= Drug trafficking in Mauritius =

Common illegal drugs include marijuana and opiates. According to the 2011 United Nations Drug Report, the small population of Mauritius has a prevalence of opiate consumption of 0.91%, while 3.9% of the population are regular cannabis consumers. Drug smugglers also use Mauritius as a stop over especially during their voyage to the east coast of Africa.

== History ==
Consumption of illegal drugs on the island is not a recent phenomenon. Following the abolition of slavery in 1835, Mauritius, then a British colony, experienced an inflow of indentured labourers from India who introduced cannabis to the island. During the same period, immigrants from China brought opium to the island. These drugs mainly served traditional purposes and were not of serious public concern.

In the late 1970s, "brown sugar", a form of heroin, was introduced. Drug consumption deviated from its rather disciplined socio-cultural use and drug use proliferated. Mass drug proliferation was further aided by the development of extensive air and sea networks to Africa, South and Southeast Asia and Europe, combined with a free port.

With drug smuggling rising, local social centres noted a huge rise in the number of child and teenage addicts. Drug addiction in Mauritius has led to the proliferation of prostitution, thefts and armed attack.

==Narco-politics==
The connection between drug trafficking and Mauritian politics came to light in 1985 when the Amsterdam Boys Scandal broke out. Serge Thomas, Ismaël Nawoor, Dev Kim Currun, and Sattyanand Pelladoah, who were elected members of the Mauritius National Legislative Assembly, and who formed part of the ruling MSM-Labour-PMSD coalition, were arrested at Schiphol Airport in December 1985 with 20 kilograms (44 lb) of heroin in their suitcase while travelling under the cover of diplomatic passports. Maya Hanoomanjee, then Permanent Secretary and later elected Minister and High Commissioner to India, had issued diplomatic passports on a weekend to allow the 4 politicians to travel to Amsterdam.

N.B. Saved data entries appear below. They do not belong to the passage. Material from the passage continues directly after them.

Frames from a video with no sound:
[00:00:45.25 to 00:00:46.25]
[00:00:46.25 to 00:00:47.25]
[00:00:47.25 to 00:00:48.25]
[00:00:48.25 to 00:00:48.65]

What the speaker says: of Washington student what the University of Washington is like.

The High Commissioner of Mauritius in Great Britain, the Vatican and West Germany, Soo Soobiah, and his wife Muriel were arrested on 18 February 1989 at their residence in Surrey, England, on charges of disposing of drug proceeds, that is, laundering $670,800 of their son Nigel's drug profits. Nigel Sevan Soobiah (now known as Sivan Subiah) had been tracked for months by the FBI as an international heroin dealer. In addition, he was a key contact for the four Amsterdam boys.

== Treatment ==
Historically, the system convicted drug addicts rather than offering them treatment.

However, in January 2006, the methadone substitution therapy was implemented to help treat drug addicts. To emphasize its new strategy of treatment rather than conviction, the government made needle exchanges legal in November 2007, when it launched, in collaboration with the Collectif Urgence Toxida (CUT), a needle exchange programme.

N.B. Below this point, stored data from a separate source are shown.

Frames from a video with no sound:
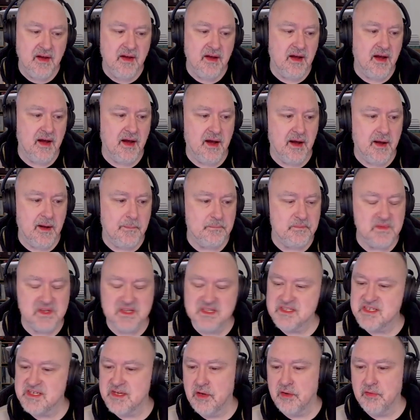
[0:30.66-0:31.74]
Um,
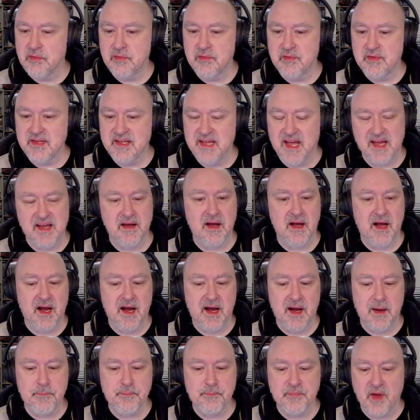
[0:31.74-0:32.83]
so, yeah,
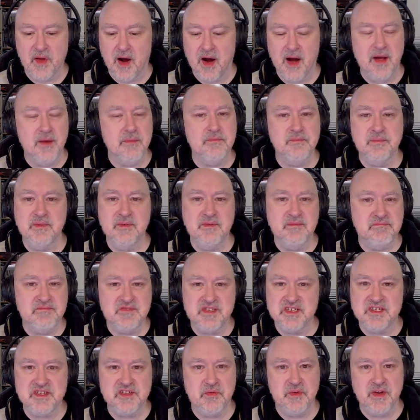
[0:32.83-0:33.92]
um, I'm
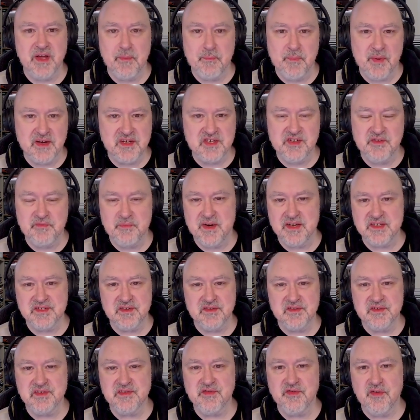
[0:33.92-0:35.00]
just doing a bunch of
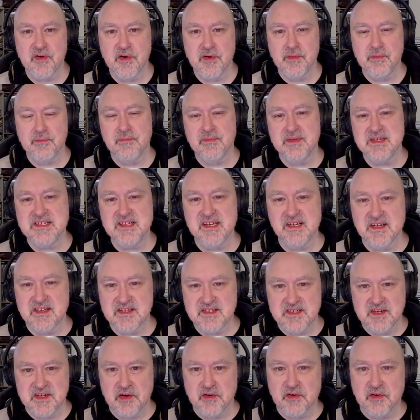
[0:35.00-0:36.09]
puzzles from Cygnet
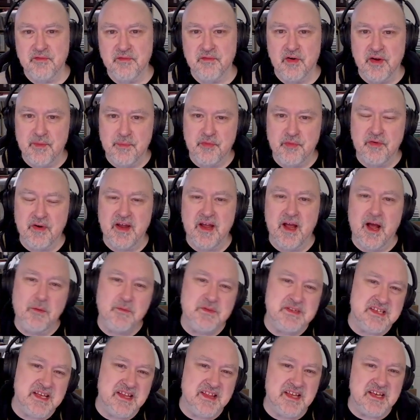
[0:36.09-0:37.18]
Sudoku Volume three. I
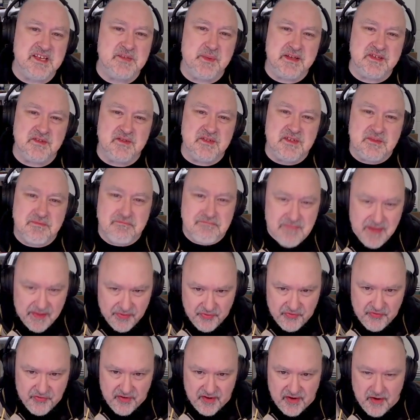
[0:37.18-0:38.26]
was sent these puzzles
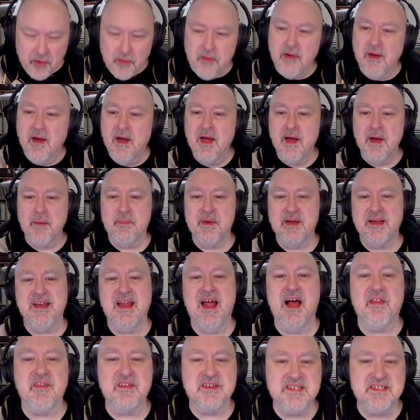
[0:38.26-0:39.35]
months ago, but
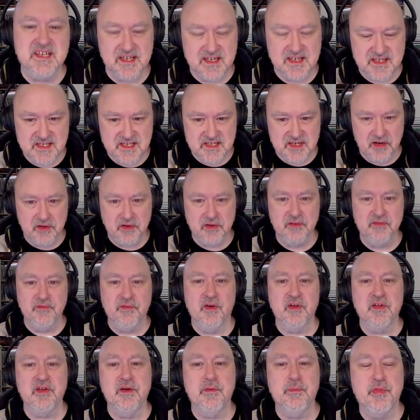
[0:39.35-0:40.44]
now that Cygnet Sudoku
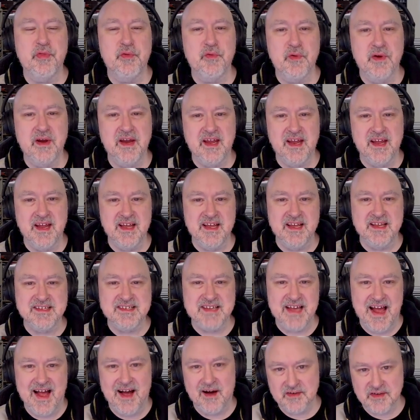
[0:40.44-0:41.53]
Volume three
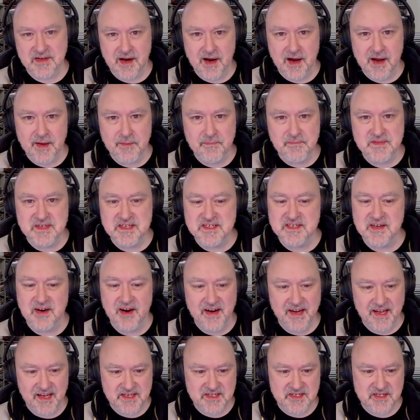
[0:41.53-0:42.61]
is out, I'm
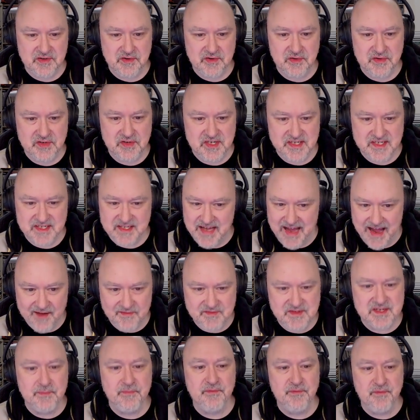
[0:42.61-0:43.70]
deciding to just have
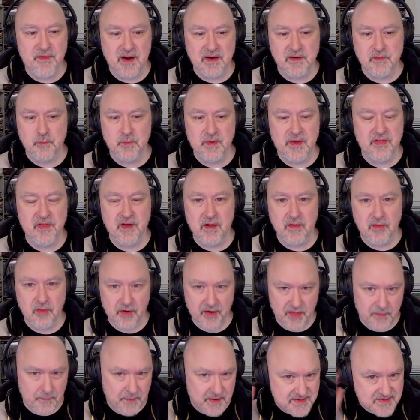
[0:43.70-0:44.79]
some fun with a
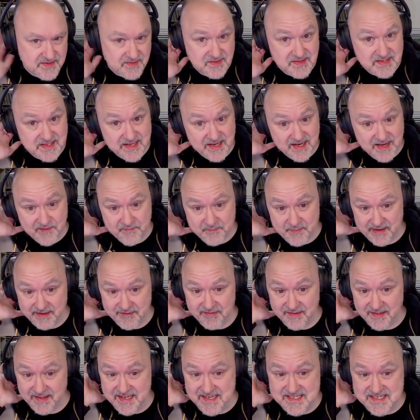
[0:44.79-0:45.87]
lot of the puzzles that have been
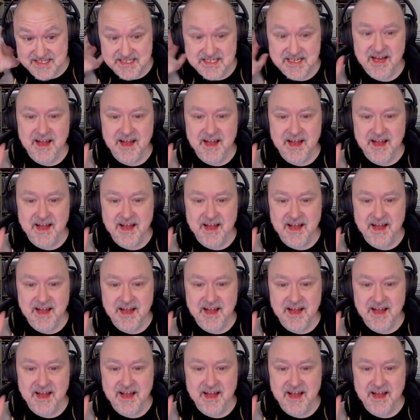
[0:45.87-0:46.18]
released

The main centres responsible for treating drug addiction are:

- The National Centre for Rehabilitation of Drug Addicts
- Dr. Idrice Goomany Treatment Centre
- The Mauritius Sanathan Dharma Temples Federation
- Centre d'Accueil de Terre Rouge.

The carceral system also attempts to reform drug offenders through their Treatment and Rehabilitation Programme.

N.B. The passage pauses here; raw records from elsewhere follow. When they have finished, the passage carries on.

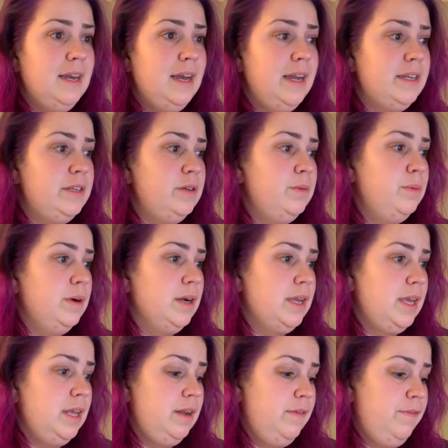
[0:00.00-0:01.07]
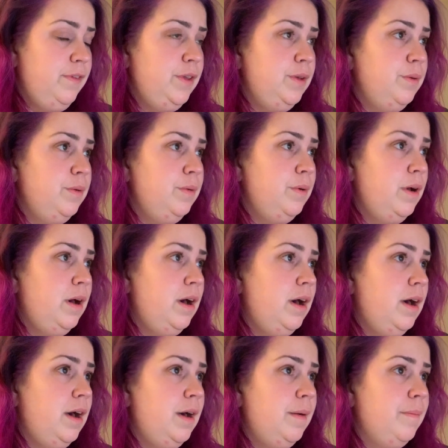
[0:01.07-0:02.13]
I do work in a few,
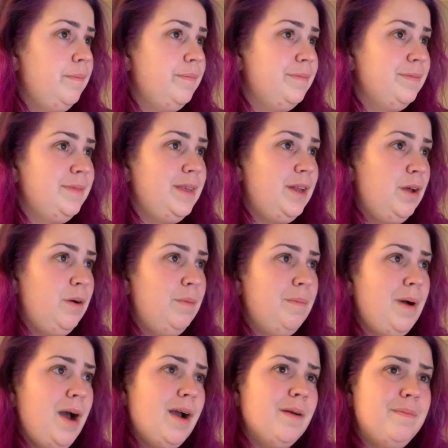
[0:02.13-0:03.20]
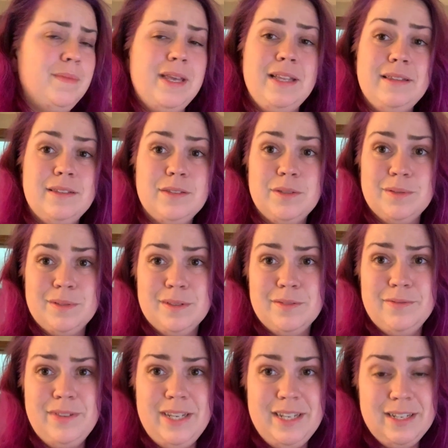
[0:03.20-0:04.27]
maca meats or
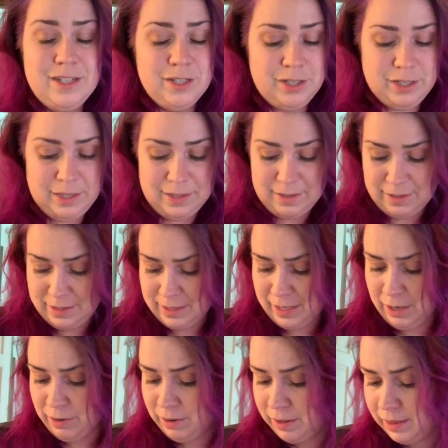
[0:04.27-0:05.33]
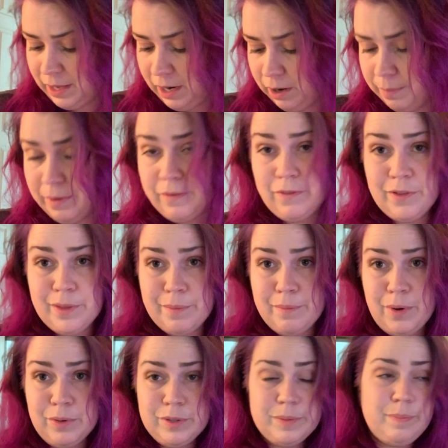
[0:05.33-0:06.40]
vegan cheeses here and there, but for the
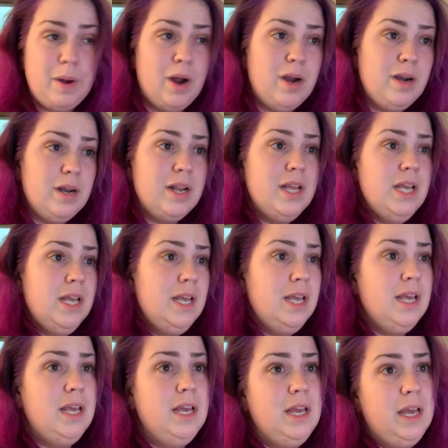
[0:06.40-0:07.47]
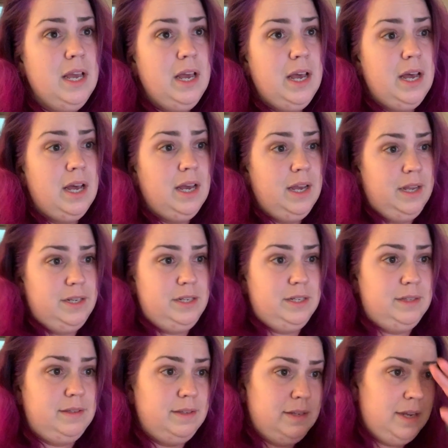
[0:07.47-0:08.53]
most part, I
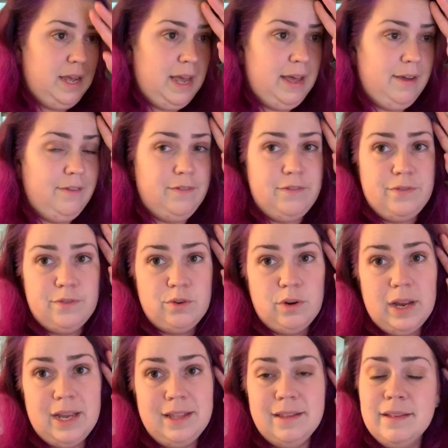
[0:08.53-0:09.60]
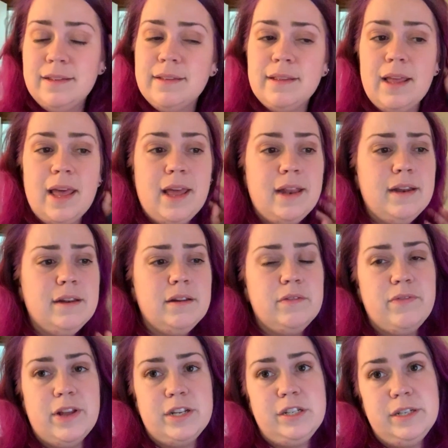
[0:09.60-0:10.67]
just have grains and
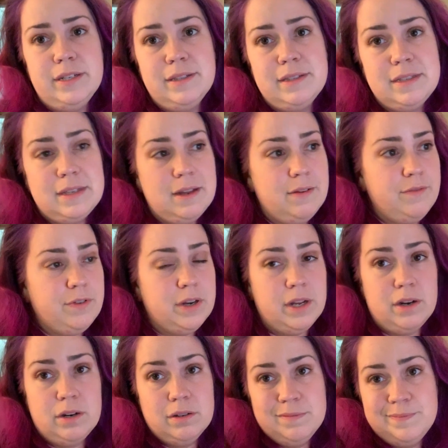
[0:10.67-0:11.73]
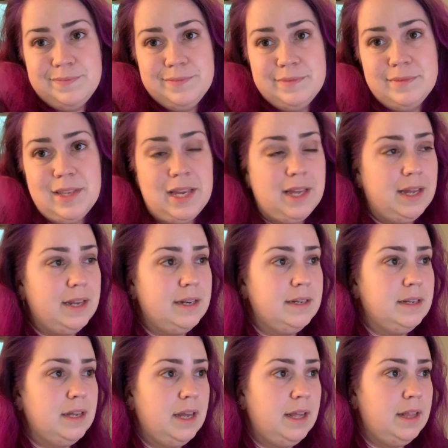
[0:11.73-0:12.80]
veggies for dinner,
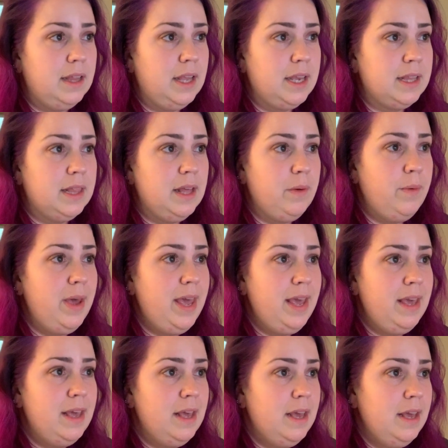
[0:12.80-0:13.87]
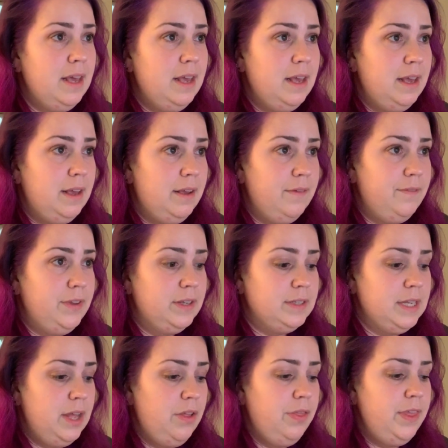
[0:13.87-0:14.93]
and I like it that way. It feels
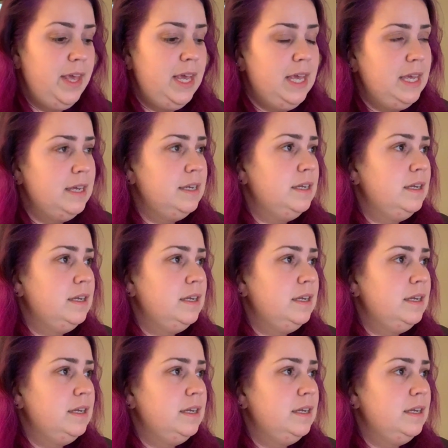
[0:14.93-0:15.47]
healthy.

== The Anti-Drug and Smuggling Unit ==
The drug situation in Mauritius led to the restructuring of the Anti-Drug and Smuggling Unit (ADSU). The following responsibilities were given to the ADSU:

- Suppress the supply of illicit drugs
- Arrest drug offenders and have them prosecuted
- Locate and destroy all cannabis plantations
- Prevent and detect smuggling.

Besides fighting drug proliferation directly through the detection and prevention of drug offences, the ADSU jointly conducts sensitization campaigns, targeting different layers of the population, with the National Agency for the Treatment and Rehabilitation of Substance Abusers (NATReSA). In 2016, the Minister of Health criticized the National Agency for the Treatment And Rehabilitation of Substances Abuses for failing to prevent drug abuse.